Example 4 Preparation of Various Milk Cream Medium Fermentation Liquids

To 1 liter of a milk cream yeast medium containing 99% by weight of milk cream containing 35% or more milk fat and 1% by weight of a yeast extract (Yeast extract, Becton, Dickinson & Co, Calif., USA), 1 L of lactobacillus lanxos ⁶ cfu / ml or more, and cultured in a 37 ° C. incubator at a constant temperature for 24 hours or more to obtain a milk cream yeast fermentation broth.

To 1 liter of milk cream MRS medium containing 5% by weight of Lactobacilli MRS broth (Becton, Dickinson & Co, Calif., USA) in 95% by weight of milk cream containing 35% or more milk fat, Lactobacillus lambosus 1 × 10 ⁶ cfu / ml, and cultured in a 37 ° C. incubator at a constant temperature for 24 hours or more to obtain a milk cream MRS fermentation broth.

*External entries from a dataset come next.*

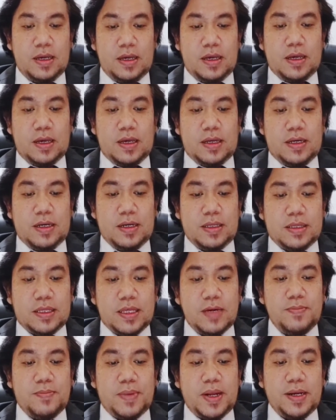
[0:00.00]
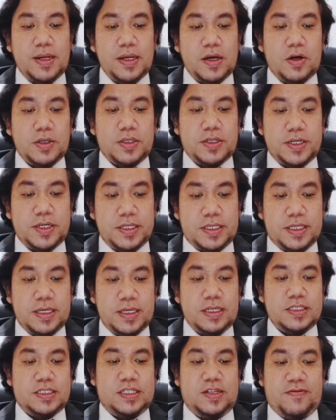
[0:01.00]
the term planning authority is
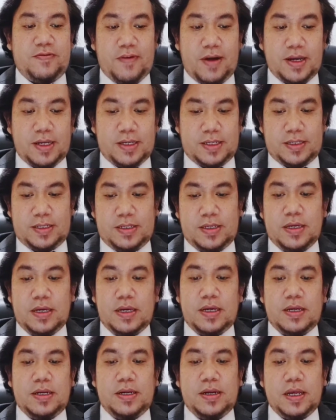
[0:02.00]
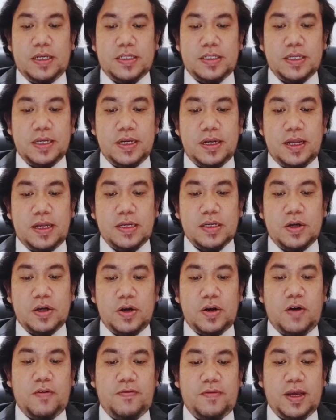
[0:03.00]
defined. The National Land Code
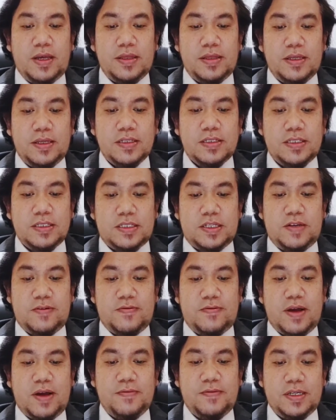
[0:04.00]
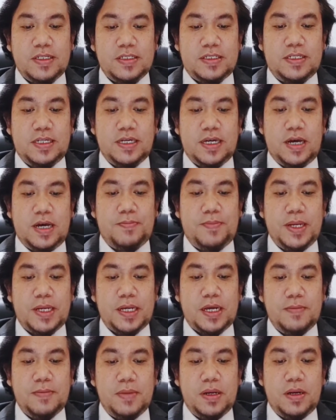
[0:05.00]
of 1965 is the
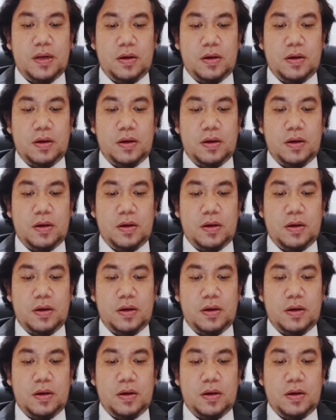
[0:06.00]
applicable law.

In addition, Lactococcus lactis was inoculated into milk cream yeast medium and milk cream MRS medium, respectively, in the same manner as above to obtain Lactococcus lactis milk yeast fermentation broth and Lactococcus lactis milk cream MRS fermentation broth, respectively.

In the same manner as above, Lactobacillus plantarum, which had the lowest variation among the fermented milk-fermented broth fermented with various lactic acid bacteria, was inoculated into milk cream yeast medium and milk cream MRS medium, respectively, to obtain Lactobacillus plantarum milk yeast fermentation broth, Lactobacillus plantarum milk cream MRS fermentation broth respectively.

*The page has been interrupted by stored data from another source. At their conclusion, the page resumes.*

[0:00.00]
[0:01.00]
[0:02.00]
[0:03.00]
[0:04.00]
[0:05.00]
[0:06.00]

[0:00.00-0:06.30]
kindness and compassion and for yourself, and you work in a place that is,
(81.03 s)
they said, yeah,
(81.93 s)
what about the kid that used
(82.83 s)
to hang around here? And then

Example 5: Preparation of emulsion and lotion

Emulsions (N1 to N8) and lotions (K1 to K10) containing the fermented milk cream fermented with various lactic acid bacterial strains of Examples 1 to 4 and intermittent sterilization (N10 to N13) and lotions (K12 to K16) containing various lactic acid fermentation broths of Example 3 and the lotion (K12 to K16) and the lotion (K11) containing the fermented broth of Lactobacillus laminosus milk cream (P1 and P2) and lotions (M1 to M6) of the creamy medium fermentation broth fermentation broth of Example 4 and the emulsion and the lotion (B2) containing the fermentation broth of Lactobacillus lansosus milk cream as a control were prepared as follows [ The emulsion of [Table 1] was used for the face and neck skin tests of aging skin, and the lotion of [Table 2] was used for the test of atopic dermatitis lesions, respectively Respectively.

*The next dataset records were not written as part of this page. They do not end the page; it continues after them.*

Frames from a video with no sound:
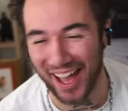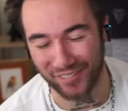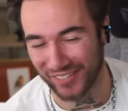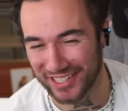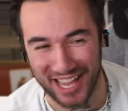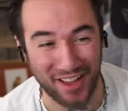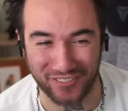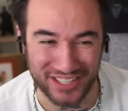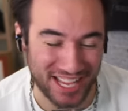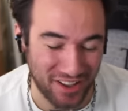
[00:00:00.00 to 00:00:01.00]
it's F,
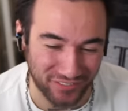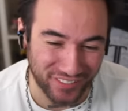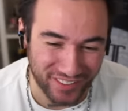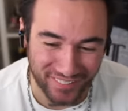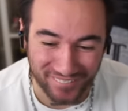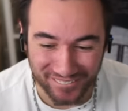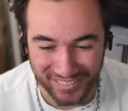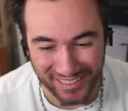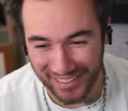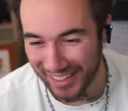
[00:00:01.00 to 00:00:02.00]
it's F.
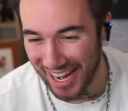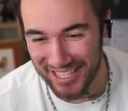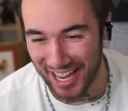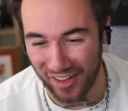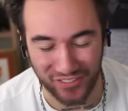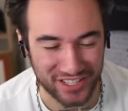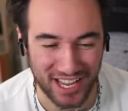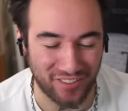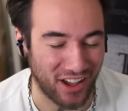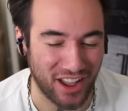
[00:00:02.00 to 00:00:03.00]
It's F, it's
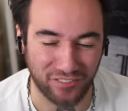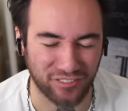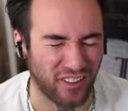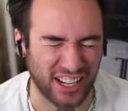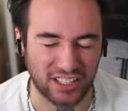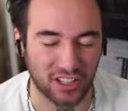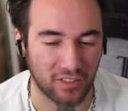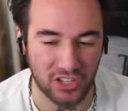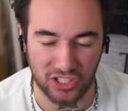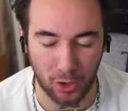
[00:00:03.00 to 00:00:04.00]
F. I fucking love
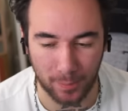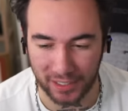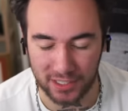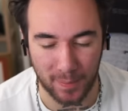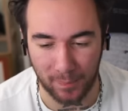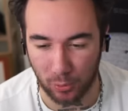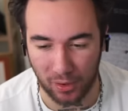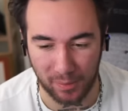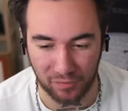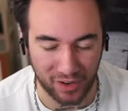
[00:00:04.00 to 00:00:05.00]
this opening. It's probably one
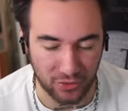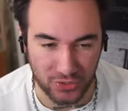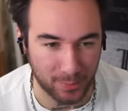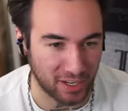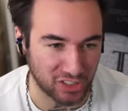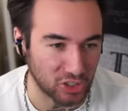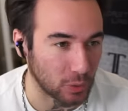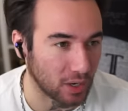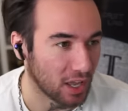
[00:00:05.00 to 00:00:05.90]
of my favorites from Haikyuu.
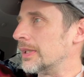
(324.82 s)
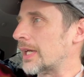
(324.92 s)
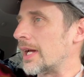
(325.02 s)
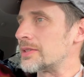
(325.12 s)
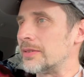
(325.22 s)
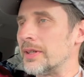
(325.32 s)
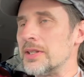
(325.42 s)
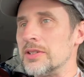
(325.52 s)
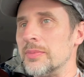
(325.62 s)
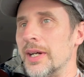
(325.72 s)
I asked a
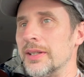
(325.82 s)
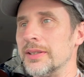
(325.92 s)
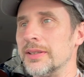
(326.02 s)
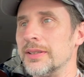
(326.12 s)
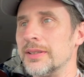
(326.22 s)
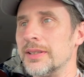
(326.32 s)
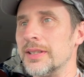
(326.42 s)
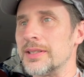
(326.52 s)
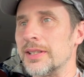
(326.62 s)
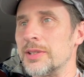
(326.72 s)
ranger about it, and he
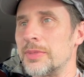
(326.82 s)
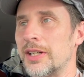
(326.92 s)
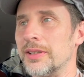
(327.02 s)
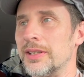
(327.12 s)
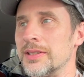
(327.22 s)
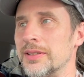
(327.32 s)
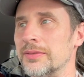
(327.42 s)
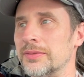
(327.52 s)
said it's probably because of,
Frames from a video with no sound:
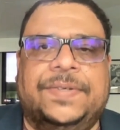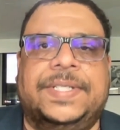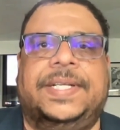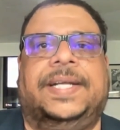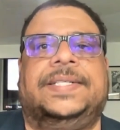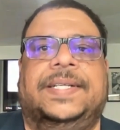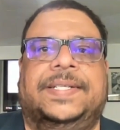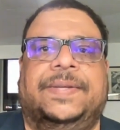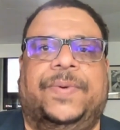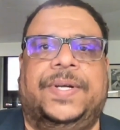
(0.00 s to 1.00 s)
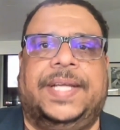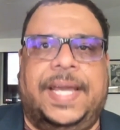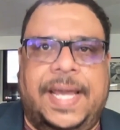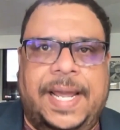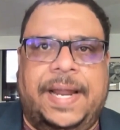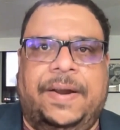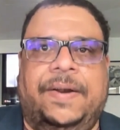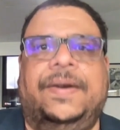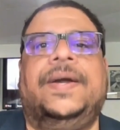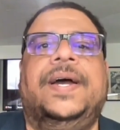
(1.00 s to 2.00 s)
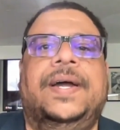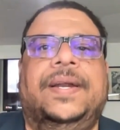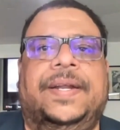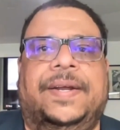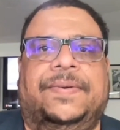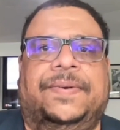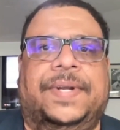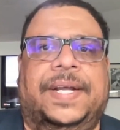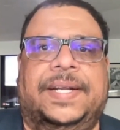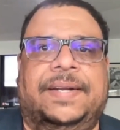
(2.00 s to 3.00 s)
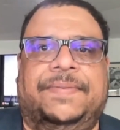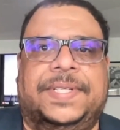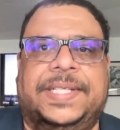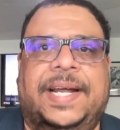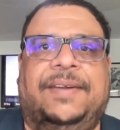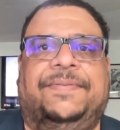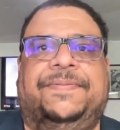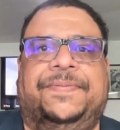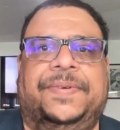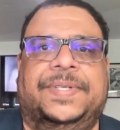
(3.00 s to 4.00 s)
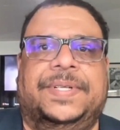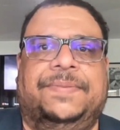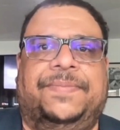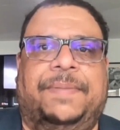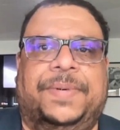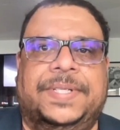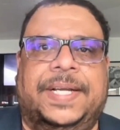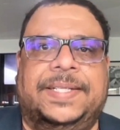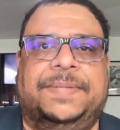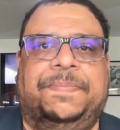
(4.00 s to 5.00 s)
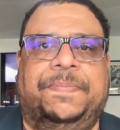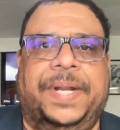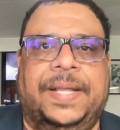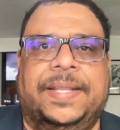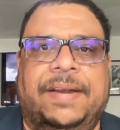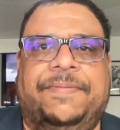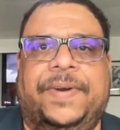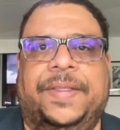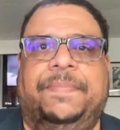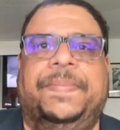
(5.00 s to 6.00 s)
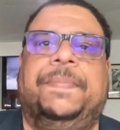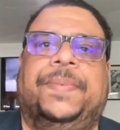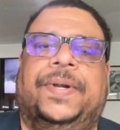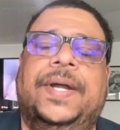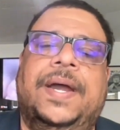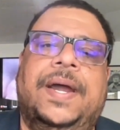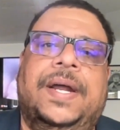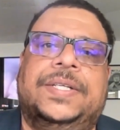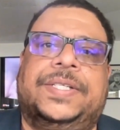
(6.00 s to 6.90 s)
interesting since the word care, you know, in and of itself represents being there for other people.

Emulsion	Ingredient	Unit (g)
A	Olive liquid	One
	Napre	One
W	Fermented sterilized milk cream (B2, N1 ~ N13, P1, P2)	80
	Sterile water	18
Total weight		100
Abbreviation: A, additives (olive liquid, olive oil peg-7 esters 99.9%, clear & yellowish liquid type, Italy; Napre, Zanthoxylum piperitum fruit extract & pulsatilla koreana extract & usnea barbata extract, water soluble liquid type, Koera); W, water base (B2, fermented milk cream with KCTC 5033; N1, fermented milk cream with KCTC 3115; N2, fermented milk-cream with ATCC 8014; N3, fermented milk cream with KCTC 3510; N10, fermented milk cream with KCTC 3635; N10, fermented milk cream with KCTC 3594; N7, fermented milk cream with KCTC 3112; N9 and K11, tyndalized fermented milk-cream broth with KCTC 5033; fermented broth with KCTC 5033 to fermented milk-cream with KCTC 5033; N11, mixture, added 10% concentrated fermented broth with KCTC 3115 to fermented milk-cream with KCTC 5033; fermented milk-cream with KCTC 5033; fermented milk-cream with KCTC 3633; fermented milk-cream with KCTC 5033; fermented milk-cream with KCTC 3133, fermented milk- fermented mixture of 99% of milk-cream and 1% of yeast broth with KCTC 5033 ; P2, fermented mixture of 95% of milk-cream and 5% of broth with KCTC 5033; Sterile water, Daihan sterile water for irrigation, Korea); The biological resources used in this research were distributed from KCTC.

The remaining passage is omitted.